Bei der Weiterfahrt Richtung Norden streift die Route den Kluane-Nationalpark. In einer Rangerstation gibt es Tipps für Tageswanderungen. Die Temperaturen erreichen hier unter der Mitternachtssonne deutlich mehr als 20 Grad. Wild Sweet Pea, eine blühfreudige Erbsenpflanze, säumt wie ein purpurner Teppich den Highway, von dem aus sich Dallschafe und Bergziegen beobachten lassen. Campingplätze und Lodges liegen am Weg. Empfehlenswert: die Yukon Discovery Lodge von Amanda Harris bei Beaver Creek.
In Alaska biegen wir bei Tetlin ab auf den Taylor Highway, der an der kanadischen Grenze zum Top of the World-Highway wird. Pause im Goldsucherdorf Chicken: Der Legende nach sollte der Ort Ptarmigan heißen, nach dem englischen Wort für Schneehuhn. Weil aber keiner der Bewohner das buchstabieren konnte, einigte man sich pragmatisch auf Chicken (Hühnchen).
Die gut ausgebaute Straße endet in Dawson City, dem Ziel aller Glücksritter zur Goldsucherzeit. Goldbottom Mine Tours führt dort in eine aktive Goldmine. Justin Millar (23), Sohn des Claim-Besitzers, demonstriert die maschinelle Ausbeutung des begehrten Edelmetalls aus dem Permafrost-Boden: „Überwiegend Goldstaub wird hier gefunden, winzige Partikel, nur selten mal ein Nugget." „Zwischen 65 und 95 Prozent Gold enthält der gewonnene Stoff hier", erklärt Uta Reilly, aus Freiburg stammende Goldhändlerin in Dawson, „der Rest ist Silber und anderes Metall".

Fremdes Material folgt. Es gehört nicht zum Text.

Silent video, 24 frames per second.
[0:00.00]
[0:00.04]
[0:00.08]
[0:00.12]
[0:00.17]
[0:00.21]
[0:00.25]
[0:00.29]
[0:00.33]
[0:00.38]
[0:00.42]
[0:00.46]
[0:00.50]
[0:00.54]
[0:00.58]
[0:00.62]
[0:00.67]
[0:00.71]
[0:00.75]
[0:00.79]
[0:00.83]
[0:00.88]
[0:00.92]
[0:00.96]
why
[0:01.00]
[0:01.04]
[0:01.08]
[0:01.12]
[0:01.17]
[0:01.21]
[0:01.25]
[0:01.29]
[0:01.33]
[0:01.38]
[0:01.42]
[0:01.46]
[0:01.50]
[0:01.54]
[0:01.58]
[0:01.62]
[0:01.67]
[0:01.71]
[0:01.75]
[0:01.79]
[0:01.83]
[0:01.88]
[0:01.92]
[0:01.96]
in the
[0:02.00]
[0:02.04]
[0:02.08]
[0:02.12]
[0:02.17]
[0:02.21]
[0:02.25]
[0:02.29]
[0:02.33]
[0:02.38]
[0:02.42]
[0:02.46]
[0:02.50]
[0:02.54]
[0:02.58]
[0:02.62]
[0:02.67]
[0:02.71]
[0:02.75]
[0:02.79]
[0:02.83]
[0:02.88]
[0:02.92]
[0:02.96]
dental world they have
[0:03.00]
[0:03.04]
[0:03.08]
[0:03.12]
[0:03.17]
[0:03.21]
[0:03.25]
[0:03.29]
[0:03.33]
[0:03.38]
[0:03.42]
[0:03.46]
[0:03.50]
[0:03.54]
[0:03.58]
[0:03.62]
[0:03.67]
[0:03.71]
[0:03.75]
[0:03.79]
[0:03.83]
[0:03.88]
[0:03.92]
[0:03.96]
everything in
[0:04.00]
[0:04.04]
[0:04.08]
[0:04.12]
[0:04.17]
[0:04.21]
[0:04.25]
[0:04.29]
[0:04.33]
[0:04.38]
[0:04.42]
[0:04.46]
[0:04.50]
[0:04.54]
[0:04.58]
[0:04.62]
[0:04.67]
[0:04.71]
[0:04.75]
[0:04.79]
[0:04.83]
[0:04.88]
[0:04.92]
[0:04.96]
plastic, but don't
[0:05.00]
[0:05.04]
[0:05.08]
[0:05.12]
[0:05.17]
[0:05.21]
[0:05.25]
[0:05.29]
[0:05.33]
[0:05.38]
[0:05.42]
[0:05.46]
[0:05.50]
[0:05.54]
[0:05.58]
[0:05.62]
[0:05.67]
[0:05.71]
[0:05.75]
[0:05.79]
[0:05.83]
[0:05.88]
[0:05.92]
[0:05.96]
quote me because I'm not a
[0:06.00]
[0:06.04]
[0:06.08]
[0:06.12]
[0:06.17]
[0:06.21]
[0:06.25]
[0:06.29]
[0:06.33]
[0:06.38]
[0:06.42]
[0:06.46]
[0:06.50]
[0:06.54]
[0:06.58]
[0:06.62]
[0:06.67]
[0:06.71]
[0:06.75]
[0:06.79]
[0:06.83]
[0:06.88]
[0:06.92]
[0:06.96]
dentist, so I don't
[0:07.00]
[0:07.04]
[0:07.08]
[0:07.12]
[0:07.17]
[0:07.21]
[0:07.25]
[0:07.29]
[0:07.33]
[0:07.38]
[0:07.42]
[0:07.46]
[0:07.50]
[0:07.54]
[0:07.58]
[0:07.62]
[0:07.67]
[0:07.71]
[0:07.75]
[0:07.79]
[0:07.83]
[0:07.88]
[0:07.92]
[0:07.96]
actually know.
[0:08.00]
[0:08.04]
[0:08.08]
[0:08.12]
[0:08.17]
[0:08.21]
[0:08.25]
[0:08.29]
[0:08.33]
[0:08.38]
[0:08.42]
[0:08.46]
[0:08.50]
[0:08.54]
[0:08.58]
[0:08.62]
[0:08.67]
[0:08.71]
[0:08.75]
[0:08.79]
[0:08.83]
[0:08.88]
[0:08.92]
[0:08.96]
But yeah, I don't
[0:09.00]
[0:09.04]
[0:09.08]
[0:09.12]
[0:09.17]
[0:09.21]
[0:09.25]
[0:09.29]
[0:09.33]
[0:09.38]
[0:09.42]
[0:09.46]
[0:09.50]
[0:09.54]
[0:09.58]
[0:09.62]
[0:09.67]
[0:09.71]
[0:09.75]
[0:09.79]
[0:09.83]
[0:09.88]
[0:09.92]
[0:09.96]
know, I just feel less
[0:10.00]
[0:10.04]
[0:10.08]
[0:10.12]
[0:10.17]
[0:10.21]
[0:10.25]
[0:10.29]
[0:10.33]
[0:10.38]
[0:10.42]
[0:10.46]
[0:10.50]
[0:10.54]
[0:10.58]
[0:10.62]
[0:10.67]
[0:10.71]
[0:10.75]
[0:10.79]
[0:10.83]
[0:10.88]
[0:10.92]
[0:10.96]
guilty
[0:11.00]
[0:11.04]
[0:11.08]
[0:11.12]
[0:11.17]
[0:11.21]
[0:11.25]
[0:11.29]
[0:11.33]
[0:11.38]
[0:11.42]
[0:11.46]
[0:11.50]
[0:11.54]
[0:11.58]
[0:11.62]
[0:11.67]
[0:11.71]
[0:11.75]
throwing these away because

Wer will, kann bei Goldbottom Mines selber mit der Pfanne schürfen. Vor der Fahrt auf dem Klondike Highway, gut 500 Kilometer bis Whitehorse, steht Goldgräber-Unterhaltung auf dem Programm. In Diamond Tooth Gerties Gambling Hall wird auf der Bühne Cancan getanzt und im Saal gezockt. Doch auch wer hier verliert, behält wertvolle Erinnerungen an einen großartigen Road Trip, die ihn für den Rest seines Lebens begleiten.
Gut zu wissen
Anreise:Condor fliegt in der Sommersaison von Frankfurt nach Whitehorse. Kosten mit Anschlussflug, etwa von Hannover, circa 1.200 Euro. Ein Mietauto – am besten ein Allradfahrzeug – ist unerlässlich. Alle genannten Straßen sind auch mit Wohnmobilen befahrbar. Am besten schon in Deutschland mieten.
Unterkünfte:
In Whitehorse Hotels, entlang der Highways, gut ausgestattete Lodges und Campingplätze. Rundflüge mit Wasserflugzeugen lassen sich an vielen Stellen buchen. Beste Reisezeit: Anfang Juni bis Mitte September. Die beschriebene Route lässt sich in ein bis zwei Wochen fahren.